What is being asked
Return each line below exactly as it reads, and omit any image in it.

(Collected data entries)
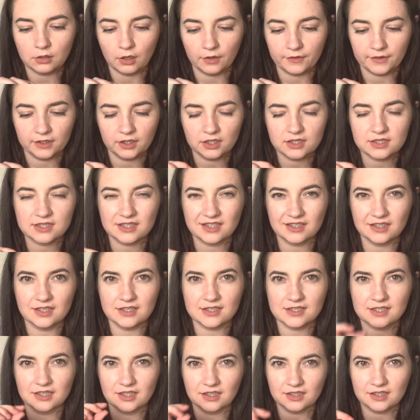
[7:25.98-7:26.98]
I think
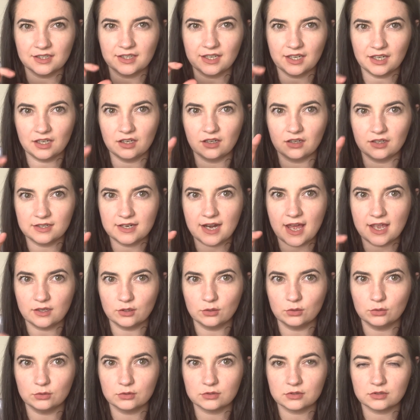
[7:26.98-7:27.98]
until I can get it
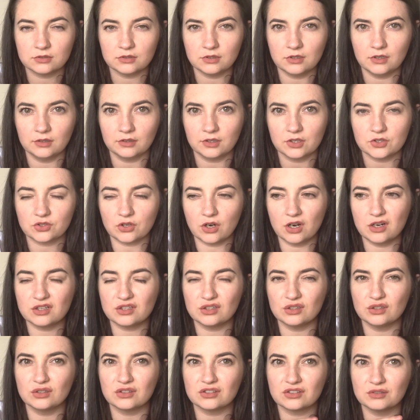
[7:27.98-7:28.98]
nailed, I'm going to try and
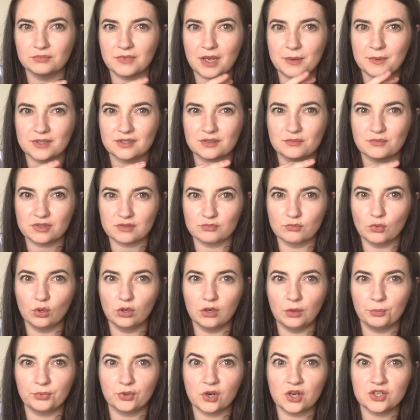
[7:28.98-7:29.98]
do maybe some
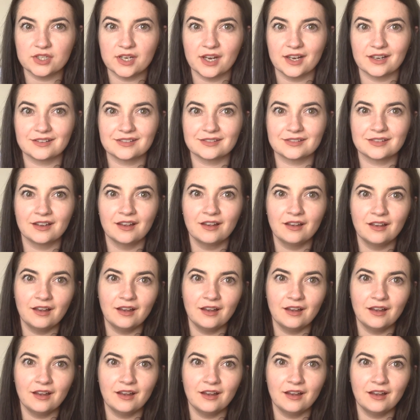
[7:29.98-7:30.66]
smaller projects,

Reply to the task
[7:25.98-7:26.98]
I think
[7:26.98-7:27.98]
until I can get it
[7:27.98-7:28.98]
nailed, I'm going to try and
[7:28.98-7:29.98]
do maybe some
[7:29.98-7:30.66]
smaller projects,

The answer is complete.